Bodenständig, präzise, bisweilen streng und stets aufs Geschäft bedacht: Stihl verkörpert für viele den erfolgreichen Familienunternehmer schlechthin. „Mein hauptsächliches Hobby ist natürlich die Firma“, bekannte der studierte Ingenieur einmal.

Als Stihl vor über 60 Jahren in das väterliche Unternehmen einstieg, ging es dort bescheiden zu. Er zog in das Büro seiner Schwester Eva, weil es keinen anderen Platz gab. Diese aus der Not geborene Bürogemeinschaft hielt dann über Jahrzehnte. Eva Mayr-Stihl, die lange wichtige Aufgaben wie die Finanzen und das Controlling inne hatte, starb am Samstag im Alter von 87 Jahren. Das Tagesgeschäft hat die Familie schon vor zwanzig Jahren an Manager übergeben. Beirat und Aufsichtsrat werden jedoch von Stihls Sohn Nikolas geführt.

„Motorsägen sind ja kein Allerweltsprodukt“

Das Kernprodukt der Firma, die Motorsäge, stinkt und knattert - und ist laut. „Die Säge muss zum Baum - und nicht umgekehrt“, lautete ein Leitsatz von Stihls Vater Andreas, der den Maschinenbauer vor fast einem Jahrhundert gründete.

Hans Peter Stihl internationalisierte das Unternehmen, machte es zum Weltmarktführer mit Werken in Europa, Asien und Südamerika. Im vorvergangenen Jahr setzte die Gruppe rund 4,6 Milliarden Euro um und beschäftigte rund 18 200 Mitarbeiterinnen und Mitarbeiter - Zahlen für das vergangene Jahr gibt es noch nicht. Zum Gewinn schweigt man sich ohnehin aus - da ist der Hersteller ganz schwäbischer Mittelständler.

„Motorsägen sind ja kein Allerweltsprodukt“, sagte Stihl einmal.

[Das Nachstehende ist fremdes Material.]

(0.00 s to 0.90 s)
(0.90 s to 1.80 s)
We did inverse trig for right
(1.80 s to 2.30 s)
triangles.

Im Vergleich zur Automobil- und Chemiebranche gebe es Mengen, die für Großkonzerne kaum interessant seien. „Aber für kleinere Firmen, die keine Angst davor haben, sich weltweit aufzustellen, geben sie trotzdem interessante Stückzahlen her“, lautete sein Fazit.

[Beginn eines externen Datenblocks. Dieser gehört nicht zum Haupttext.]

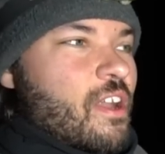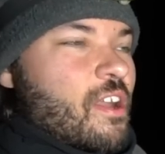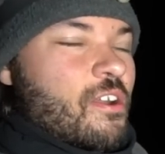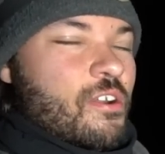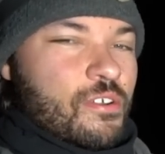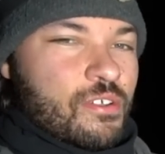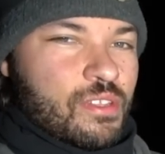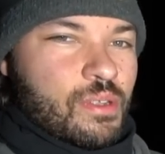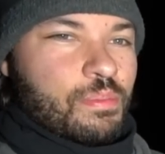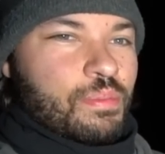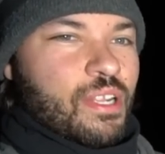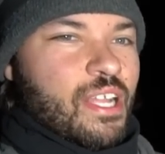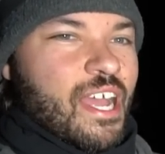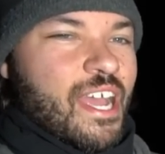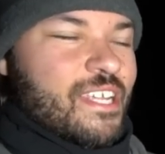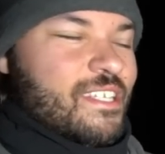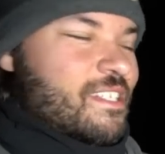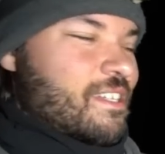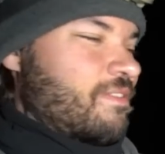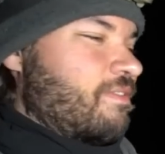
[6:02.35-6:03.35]
I heard the
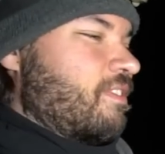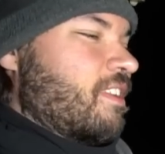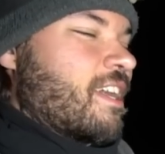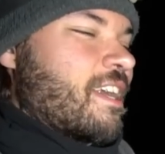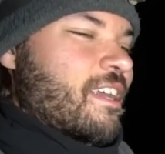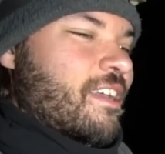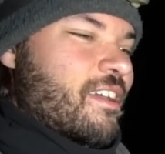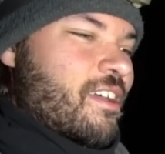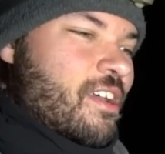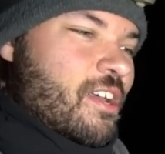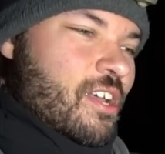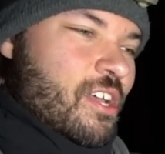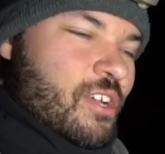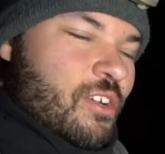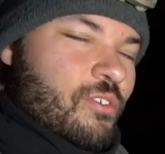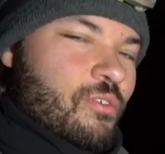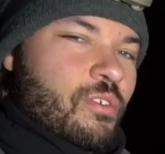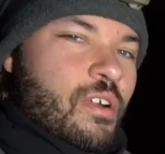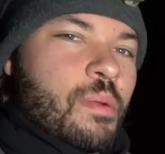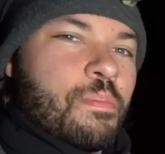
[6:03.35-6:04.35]
plastic flag
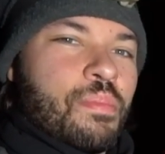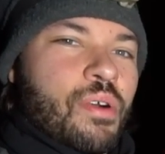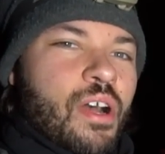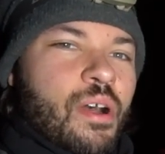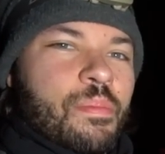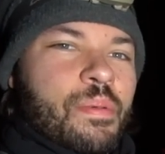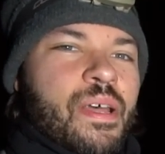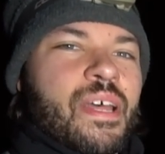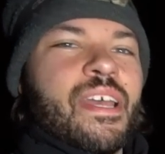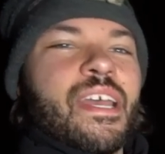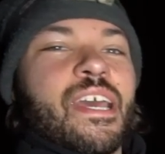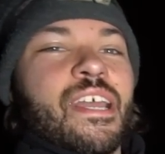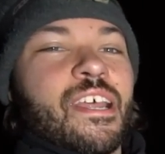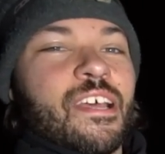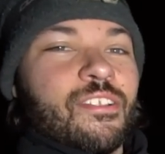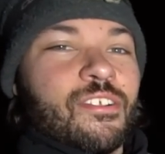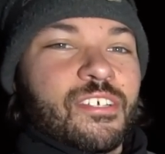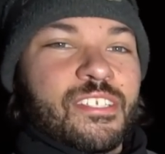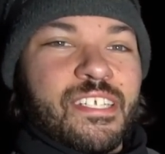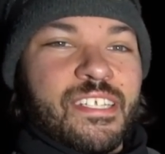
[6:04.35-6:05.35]
rip up, and
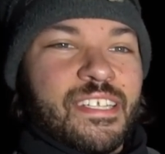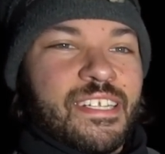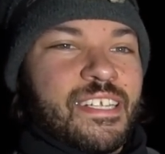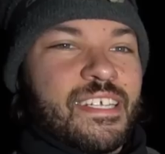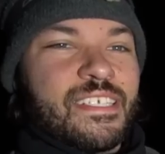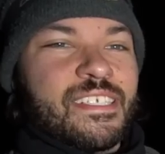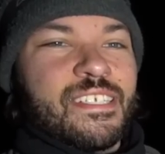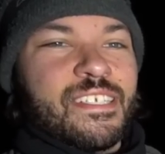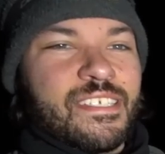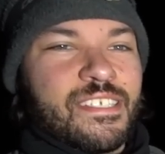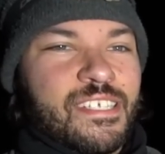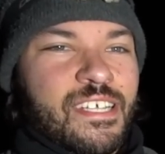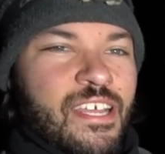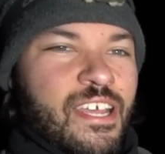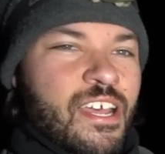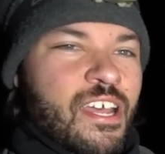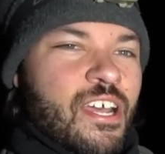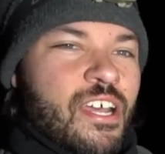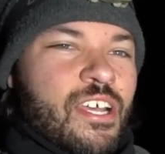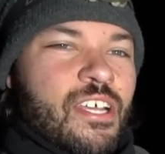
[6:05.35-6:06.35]
I looked in the distance,
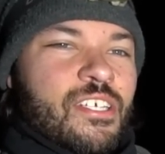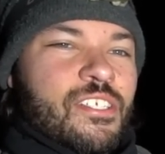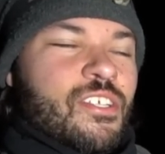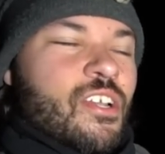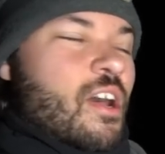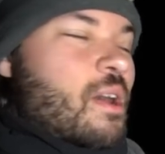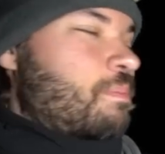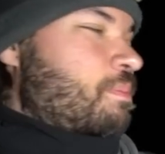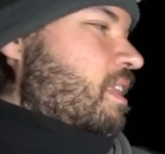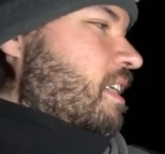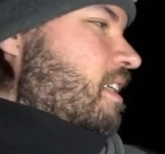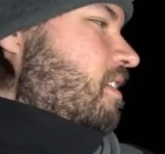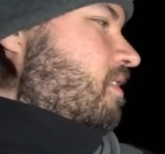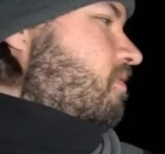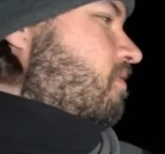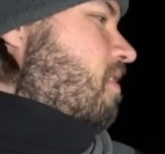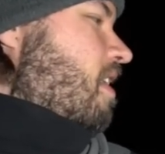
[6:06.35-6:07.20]
saw a blinking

Gegenwind noch vor dem Fall der Mauer

In den 80er Jahren wagte der Unternehmer den Sprung auf die wirtschaftspolitische Bühne, war von 1980 bis 1988 Verhandlungsführer der Arbeitgeber im regionalen Verband der Metallindustrie. Zwischen 1988 und 2001 stand er dann dem Deutschen Industrie- und Handelstag (DIHT) vor - dem heutigen Deutschen Industrie- und Handelskammertag (DIHK). In der turbulenten Zeit der deutschen Wiedervereinigung trat Stihl als Marktwirtschaftler klassischer Prägung auf, forderte Subventionsabbau und den Stopp der Staatsverschuldung.

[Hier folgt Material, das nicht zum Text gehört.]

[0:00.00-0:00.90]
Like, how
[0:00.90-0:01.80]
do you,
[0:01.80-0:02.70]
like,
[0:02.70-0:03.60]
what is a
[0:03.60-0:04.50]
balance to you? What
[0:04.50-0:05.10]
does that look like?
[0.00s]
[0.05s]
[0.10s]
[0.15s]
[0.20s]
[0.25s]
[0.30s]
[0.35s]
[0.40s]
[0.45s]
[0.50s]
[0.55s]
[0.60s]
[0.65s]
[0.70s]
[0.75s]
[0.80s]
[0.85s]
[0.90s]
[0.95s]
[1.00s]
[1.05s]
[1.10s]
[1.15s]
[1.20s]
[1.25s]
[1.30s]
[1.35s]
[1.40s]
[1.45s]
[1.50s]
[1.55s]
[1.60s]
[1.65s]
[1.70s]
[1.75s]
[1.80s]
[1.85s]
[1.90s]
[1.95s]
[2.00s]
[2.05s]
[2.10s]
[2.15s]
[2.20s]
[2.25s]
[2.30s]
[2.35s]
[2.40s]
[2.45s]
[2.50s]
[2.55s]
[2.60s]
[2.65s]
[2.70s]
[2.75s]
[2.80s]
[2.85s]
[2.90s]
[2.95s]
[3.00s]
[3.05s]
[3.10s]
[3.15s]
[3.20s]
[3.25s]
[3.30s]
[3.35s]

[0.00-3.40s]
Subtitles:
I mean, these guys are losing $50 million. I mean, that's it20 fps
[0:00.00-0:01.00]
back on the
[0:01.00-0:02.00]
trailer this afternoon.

Als Stihl noch vor dem Fall der Berliner Mauer an die DIHT-Spitze rückte, gab es auch Gegenwind. So wurde in der „Tageszeitung“ (taz) die Frage debattiert, wie viel Verantwortung der Sägenfabrikant für die Rodung des Urwaldes trage. 2016 reagierte die Firma Stihl auf Vorwürfe der Organisation „Rettet den Regenwald“, wonach Tochterunternehmen eines Stihl-Importeurs in Malaysia illegalen Holzeinschlag betrieben. Stihl verurteile ungesetzlichen Holzeinschlag im geschützten Regenwald und großflächige Brandrodungen, hieß es damals in einer Erklärung.

Hersteller soll weiter in Familienhand bleiben

In Waiblingen stehen die Zeichen nicht auf Veränderung. Der Hersteller soll weiter in Familienhand bleiben. „Die Firma Stihl hat heute in unserer Branche das Alleinstellungsmerkmal, dass sie seit ihrer Gründung vor 96 Jahren voll im Eigentum unserer Familie geblieben ist“, sagt Hans Peter Stihl. Er ist bis heute persönlich haftender Gesellschafter und lässt auch deshalb die Zügel nicht gänzlich aus der Hand.

Eine private Feier im Kreis der Familie, ein Abendessen mit Führungskräften der Firma und Weggefährten - einen großen Bahnhof wird es anlässlich des runden Geburtstags des vielfach ausgezeichneten Unternehmers nicht geben. Noch vor zehn Jahren wurde anlässlich seines 80. Geburtstags zu einer offiziellen Veranstaltung geladen. Diese habe, wie Stihl einmal trocken bemerkte, die „gebotene Kürze“ gehabt.